Namun, di sisi lain, kenaikan upah dalam tiga tahun terakhir memberikan harapan bagi pertumbuhan ekonomi yang didorong oleh konsumsi.
Dukungan Finansial dari Generasi Lebih Tua
Jika dulu oshikatsu lebih identik dengan anak muda, kini fenomena ini telah merambah kelompok usia yang lebih tua. Menurut survei Harumeku pada 2024, sebanyak 46% perempuan berusia 50-an memiliki ‘oshi’ yang mereka dukung secara finansial.
Generasi yang lebih tua cenderung memiliki lebih banyak uang untuk dibelanjakan, terutama setelah anak-anak mereka menyelesaikan pendidikan.

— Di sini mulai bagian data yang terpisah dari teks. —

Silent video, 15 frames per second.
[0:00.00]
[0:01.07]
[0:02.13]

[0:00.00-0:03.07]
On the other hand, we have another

Hal ini menciptakan dinamika baru dalam budaya penggemar, di mana perempuan lebih sering menjadi pihak yang mendukung pria muda secara finansial.

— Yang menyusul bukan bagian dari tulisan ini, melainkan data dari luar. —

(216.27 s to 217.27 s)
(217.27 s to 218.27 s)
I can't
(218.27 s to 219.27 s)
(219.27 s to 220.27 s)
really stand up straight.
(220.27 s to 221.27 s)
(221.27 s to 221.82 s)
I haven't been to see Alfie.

Seberapa Besar Pengaruh Oshikatsu terhadap Ekonomi?
Menurut survei terbaru oleh firma pemasaran CDG dan Oshicoco, rata-rata penggemar menghabiskan 250.000 yen (sekitar Rp28 juta) per tahun untuk kegiatan yang berhubungan dengan ‘oshi’ mereka.
Jika dikalkulasikan, ‘oshikatsu’ diperkirakan menyumbang 3,5 triliun yen (sekitar Rp393 triliun) terhadap ekonomi Jepang setiap tahun, mencakup 2,1% dari total penjualan ritel tahunan Jepang.
Meskipun angka ini menunjukkan dampak ekonomi yang signifikan, beberapa pihak masih meragukan apakah ‘oshikatsu’ benar-benar bisa menjadi pendorong utama pertumbuhan ekonomi Jepang.
Lebih dari Sekadar Konsumsi: Kebutuhan Sosial yang Terpenuhi
Fenomena ‘oshikatsu’ bukan hanya tentang pengeluaran uang, tetapi juga tentang kebutuhan sosial. Studi pada 2022 menunjukkan bahwa aktivitas penggemar ini merupakan bentuk pencarian pengakuan dan penerimaan.
Banyak orang dewasa muda di Jepang merasa bahwa hubungan sosial tradisional semakin sulit dijalani.
Sebagai alternatif, mereka menemukan kenyamanan dalam mendukung ‘oshi’, baik melalui pembelian merchandise, menghadiri konser, atau bahkan menyewa teman untuk sekadar berbincang.
Masa Depan Oshikatsu dan Transformasi Sosial
Sejumlah media internasional menyoroti sisi ekonomi dari ‘oshikatsu’, tetapi sering kali mengabaikan dampak sosialnya. Fenomena ini mencerminkan perubahan dalam cara orang Jepang berinteraksi dan membangun hubungan.
Berbagi aktivitas ‘oshikatsu’ juga dapat memperkuat komunitas. Penggemar berkumpul untuk mendukung idola mereka, menciptakan ruang sosial baru yang memberikan rasa kebersamaan.
Namun, masih harus dilihat bagaimana perubahan ini akan membentuk masa depan ekonomi dan masyarakat Jepang.
Jadi, ‘Oshikatsu’ bukan sekadar tren penggemar biasa, tetapi telah menjadi bagian dari dinamika ekonomi dan sosial Jepang.
Dengan dukungan finansial yang semakin besar dari berbagai kelompok usia, fenomena ini berkontribusi pada pertumbuhan ekonomi sekaligus mencerminkan perubahan dalam cara masyarakat Jepang mencari hubungan dan pengakuan.
Meskipun masih ada perdebatan tentang dampaknya terhadap ekonomi secara keseluruhan, satu hal yang pasti, ‘oshikatsu’ telah menjadi fenomena yang tidak bisa diabaikan dalam kehidupan modern Jepang.